Once we approach creative expression from the perspective of mindfulness and devotion, we begin to see art-making itself as a spiritual practice. In this way, our art serves a higher purpose: it helps us become more present in our daily lives and offers us an opportunity to connect more deeply with the universal creative force that resides in us all.
Every artist of every ilk knows how hard the creative process can be on the body. The musician may spend hours craning her neck while holding her instrument; the visual artist can spend a full day on his feet in an enclosed room inhaling toxic paints; and there’s not a writer out there who hasn’t suffered from some kind of wrist or back pain from long hours spent typing on a computer. But while a photographer would never toss around his newest Canon L Series lens, and a guitarist would do anything to protect her custom Gibson SG Special, many artists often forget to protect their most irreplaceable instrument—their bodies.
The irony is that, when the physical body suffers, so does the creative process. It’s hard to work when you’re in pain, and it’s hard to feel fluid and available to new ideas when your spine is contracted or your chest is tight. Yoga asana can elongate a compressed spine, free up tight hips, and give our bodies the stamina they need to endure—and even enjoy—the intense demands of the artistic process.
All artists should find an asana practice that best complements their artistic practice. Painters might practice long holds in poses to train for hours spent standing while working on a canvas, while writers might focus on therapeutic work for shoulders and wrists.

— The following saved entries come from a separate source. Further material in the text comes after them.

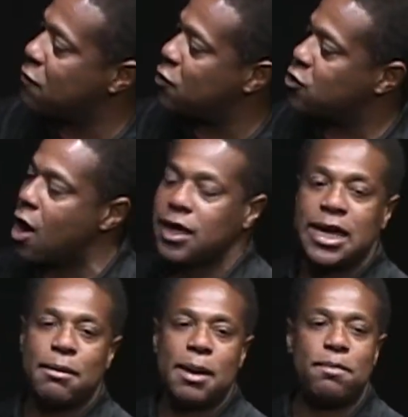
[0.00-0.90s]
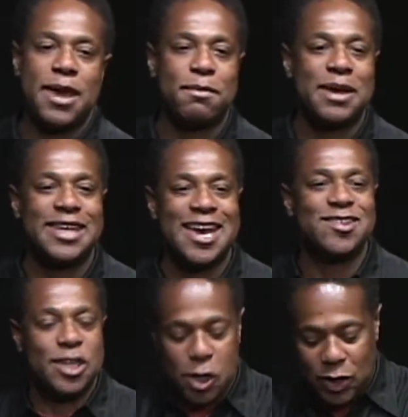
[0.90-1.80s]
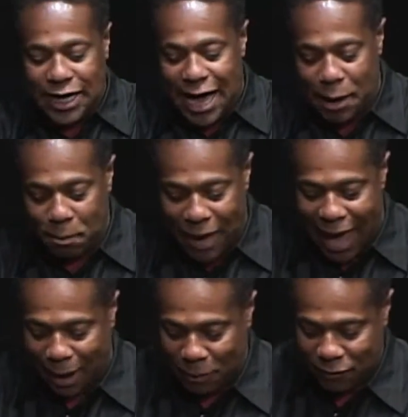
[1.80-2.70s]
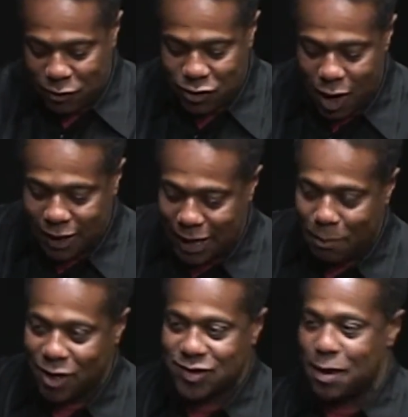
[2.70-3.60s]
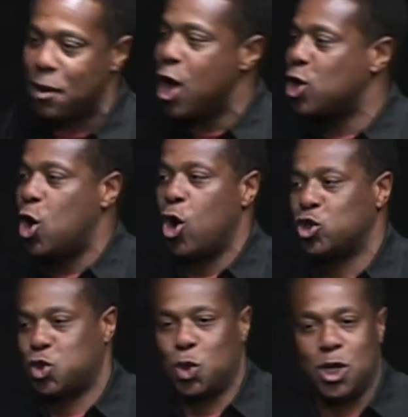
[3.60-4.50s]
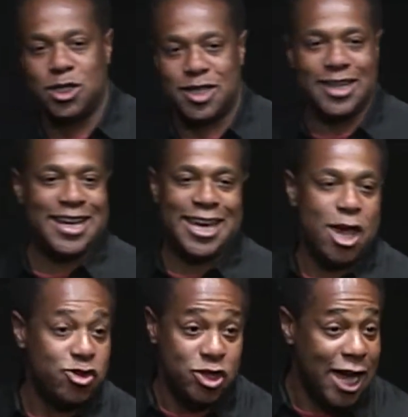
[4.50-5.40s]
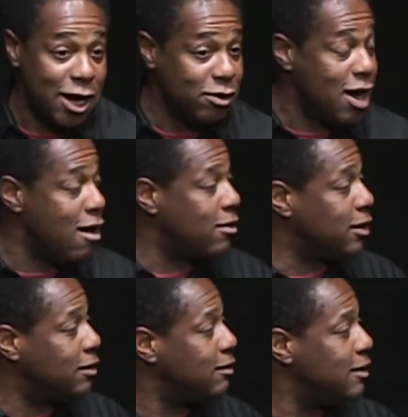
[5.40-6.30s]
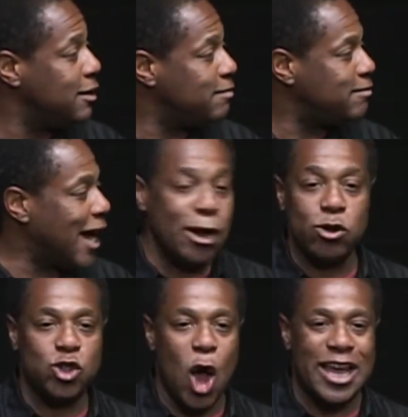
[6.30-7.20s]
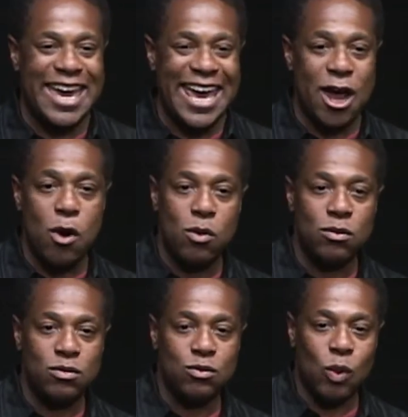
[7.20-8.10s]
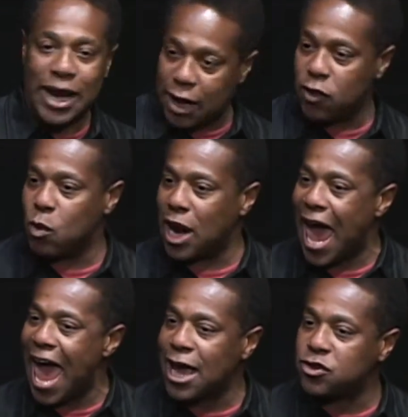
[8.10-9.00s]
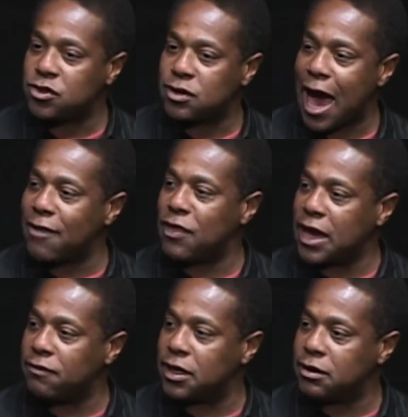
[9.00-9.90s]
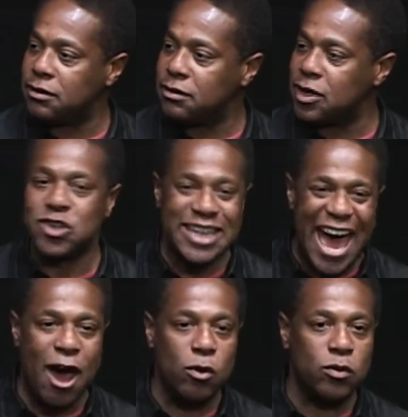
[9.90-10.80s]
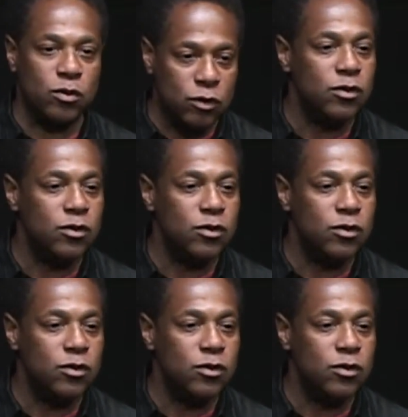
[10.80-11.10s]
If you're talking about pigment, yes, clearly I am black. But if you're talking about some cultural delineation, I don't know. I don't talk ghetto. When I hear the word axe, I think of it as a noun.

The awareness we cultivate in asana not only helps us release existing physical constrictions, but also teaches us to notice the places where we hold tension or utilize poor alignment when we are actually engaged in the creative process, so that we can avoid harming our bodies in the first place. “I had some physical issues in my neck and shoulders from playing,” says flutist and Kripalu yoga teacher Mia Olson, who wrote the book Musician’s Yoga. “With yoga, I developed more of a mind-body connection. I learned to shift the way I was holding the instrument to cause less strain, and take frequent breaks—to listen to my body instead of playing through the pain.”